I’m going to restart SQL Server, and then run this query through SQLQueryStress on 20 threads, 10 times each:
SELECT COUNT_BIG(*)
FROM dbo.Posts
OPTION (MAXDOP 12);
This shouldn’t come anywhere near the max worker threads limit, so no THREADPOOL
waits are expected. As we all know, expectations and reality have a way of getting out of sync though 😀
I ran sp_BlitzFirst
for 10 seconds during this workload, which captured 108 THREADPOOL
waits, at 8.6 ms per wait:
EXEC master.dbo.sp_BlitzFirst @Seconds = 10, @ExpertMode = 1;
Directly after the call to sp_BlitzFirst
was another call to sp_PressureDetector
, to show that there was plenty of worker thread headroom (only 293 “used threads”), despite the ongoing queries coming in:
So what’s going on there?
Of Course I’m Quoting the Docs
The documentation has this to say about THREADPOOL
:
Occurs when a task is waiting for a worker to run on. This can indicate that the maximum worker setting is too low, or that batch executions are taking unusually long, thus reducing the number of workers available to satisfy other batches.
That first sentence is interesting.
If I check the PerMon counter “Process” -> “Thread Count” for my local SQL Server instance when it has been idle for a while, it shows a steady value of a little over 100.

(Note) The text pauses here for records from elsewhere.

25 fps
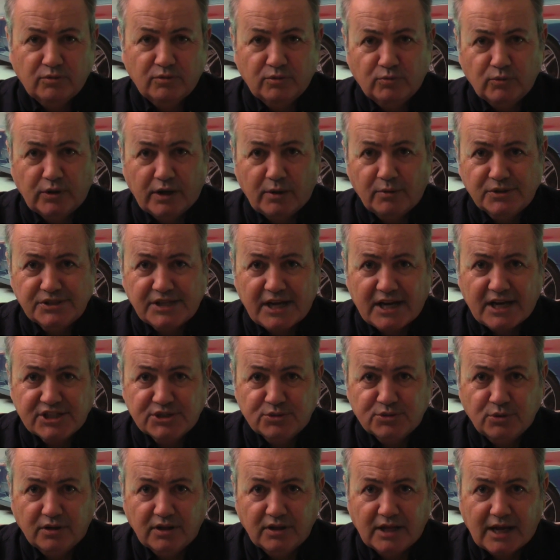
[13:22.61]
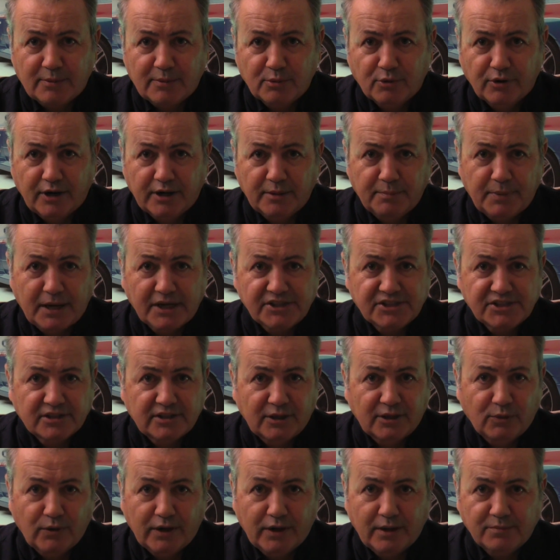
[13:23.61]
When I was asked to elaborate, I
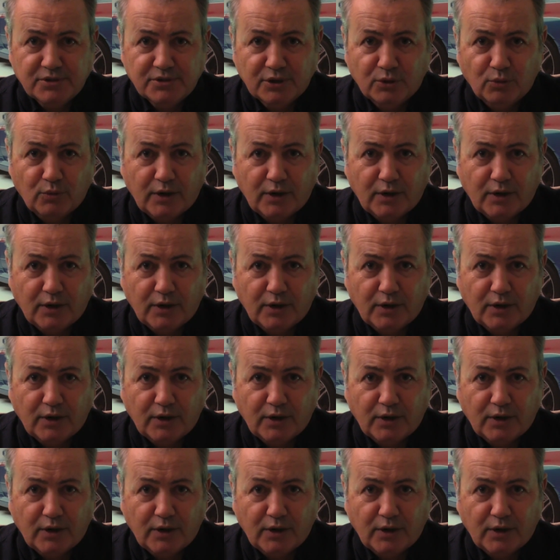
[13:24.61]
basically went up to the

This seems logical to me - like many resources, SQL Server doesn’t proactively allocate a bunch of worker threads on startup. Instead, it allocates them when they are needed (kind of like the “min server memory” setting).
If I collect that PerfMon counter alongside “Wait for worker” -> “Waits started per second” while running that workload, the picture starts to become clearer:
A couple of notes on that graph:
- Both counters are scaled by .1
- There is a spike in
THREADPOOL
waits starting (around 100) while the process’s thread count climbs from ~100 to over 300 - Smaller spikes in waits starting continue to occur as the workload progresses and SQL Server incrementally requests a few more threads
In running various tests, I observed that these “unusual” THREADPOOL
waits were consistently correlated with SQL Server requesting threads from the Operating System (Windows, in this case).

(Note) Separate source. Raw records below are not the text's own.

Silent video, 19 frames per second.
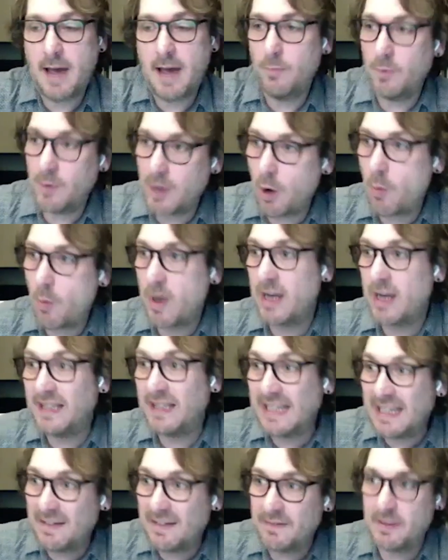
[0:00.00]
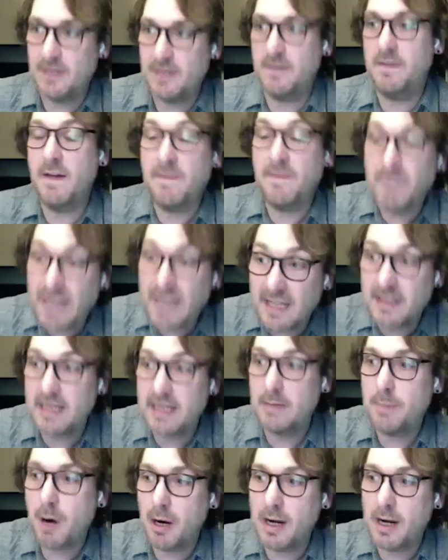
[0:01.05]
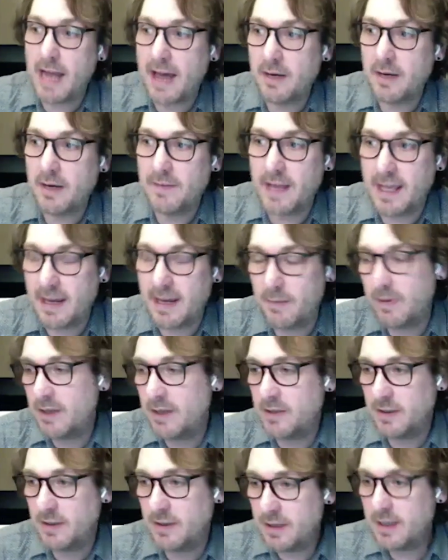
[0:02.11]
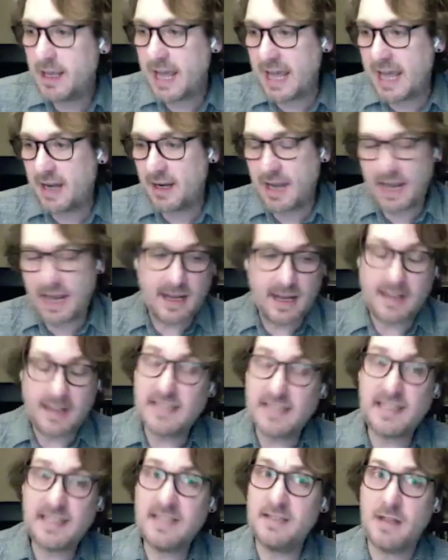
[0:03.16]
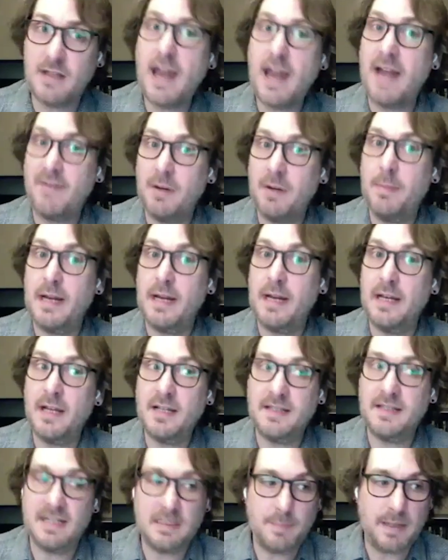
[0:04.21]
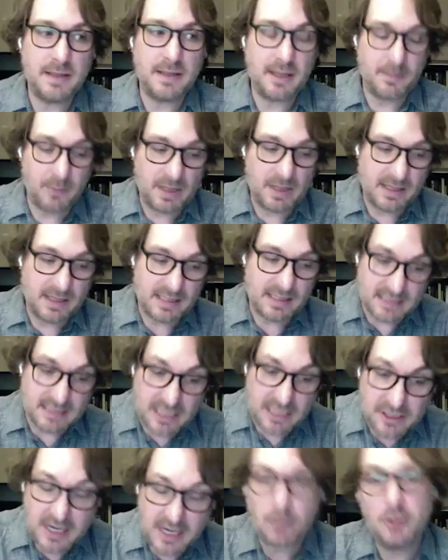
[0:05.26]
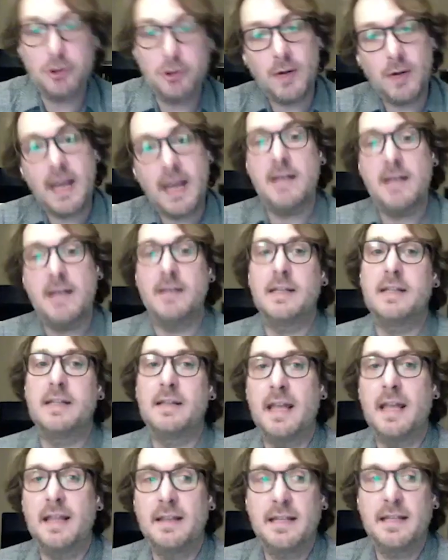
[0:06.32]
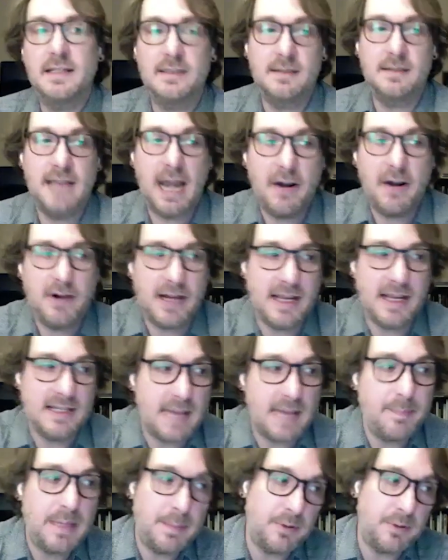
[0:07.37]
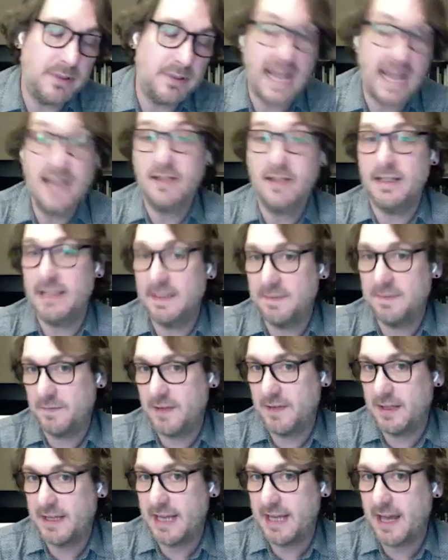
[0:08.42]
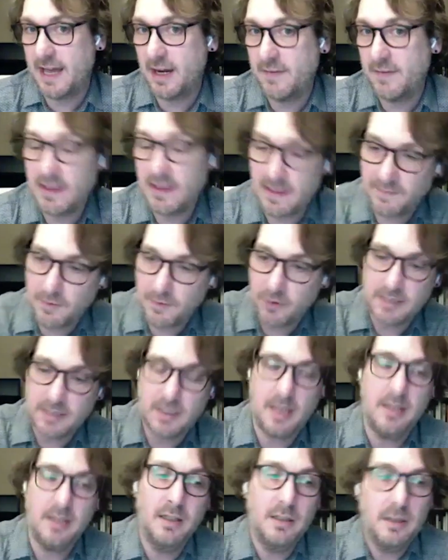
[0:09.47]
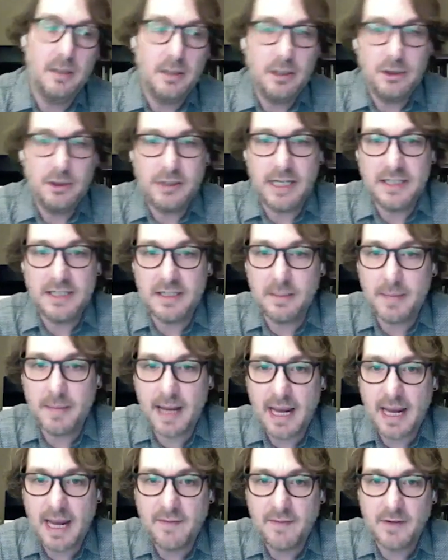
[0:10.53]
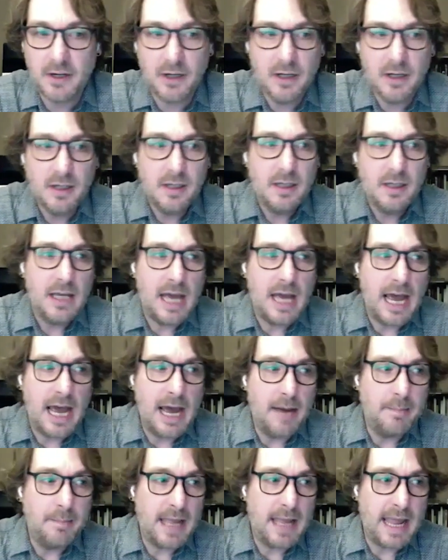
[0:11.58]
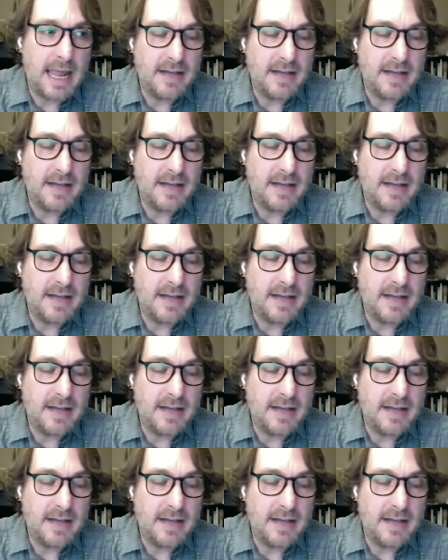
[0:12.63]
We don't want to leave the feeling part out of it. And this is not everybody does this, but we think this is a general trend in this area, is that people tend to leave the feeling out of it and they focus on changing the behavior. And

Sidebar: you might notice that the waits lag behind the thread count increase - I believe this is just the nature of those counters (“Process” is nearer to real-time than the SQL Server ones).
Thread Ramp Up Period
Going back to that docs link:
Occurs when a task is waiting for a worker to run on.

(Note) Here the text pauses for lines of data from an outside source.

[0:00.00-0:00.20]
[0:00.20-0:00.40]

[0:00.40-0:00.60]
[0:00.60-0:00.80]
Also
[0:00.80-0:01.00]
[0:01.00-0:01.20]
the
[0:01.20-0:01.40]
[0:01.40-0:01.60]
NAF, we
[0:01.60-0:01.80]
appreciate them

In the typical case, this is because we’ve reached the logical limit SQL Server has set for how many workers threads you can have at a time.
In the unusual case, the task is waiting for a worker because SQL Server is allocating the thread (requesting it from the OS) that is needed to back that worker.
This results in a sort of “thread ramp up period” - until SQL Server has acquired all the threads it needs, you’ll see brief THREADPOOL
waits while those threads are allocated. Once enough threads are allocated in the process to service the workload, the waits go away.
If the system is idle for a period of time, the threads are deallocated and returned to the OS. So this “thread ramp up period” could occur many times if your server has idle periods.
Conclusion
It’s possible to see brief THREADPOOL
waits while threads are being requested from the OS, even when the system is well below the “max worker threads” limit.
I haven’t see this “thread ramp up period” be the source of real problems in workloads - it’s more of a curiosity. If you have encountered this as a real problem, I’d be interested in hearing about it in the comments!